WORK REQUEST:
Copy the data exactly, pictures aside.

RECORDED INFORMATION:
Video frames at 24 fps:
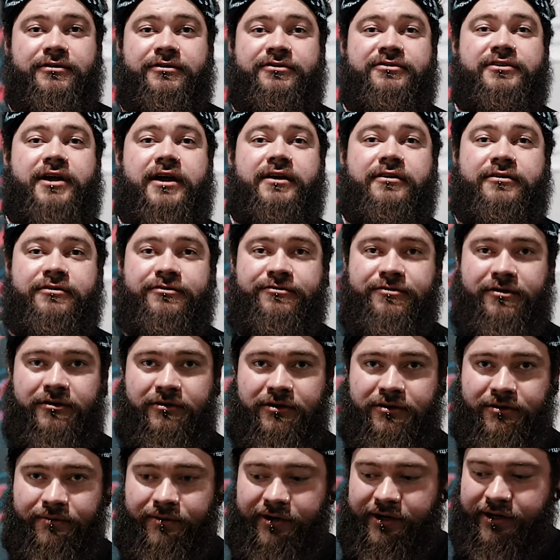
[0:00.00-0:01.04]
Stay in control
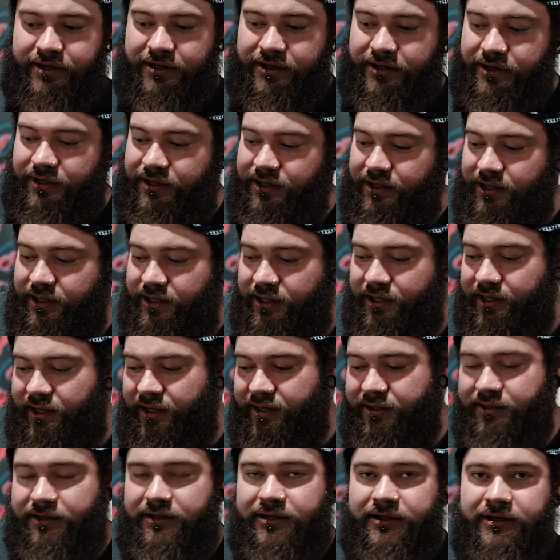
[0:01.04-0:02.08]
of the weight,
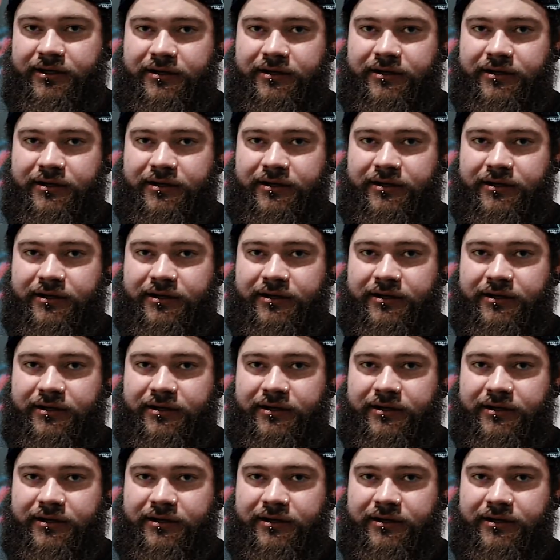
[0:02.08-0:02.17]
and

OUTPUT FOR THIS EXERCISE:
Video frames at 24 fps:
[0:00.00-0:01.04]
Stay in control
[0:01.04-0:02.08]
of the weight,
[0:02.08-0:02.17]
and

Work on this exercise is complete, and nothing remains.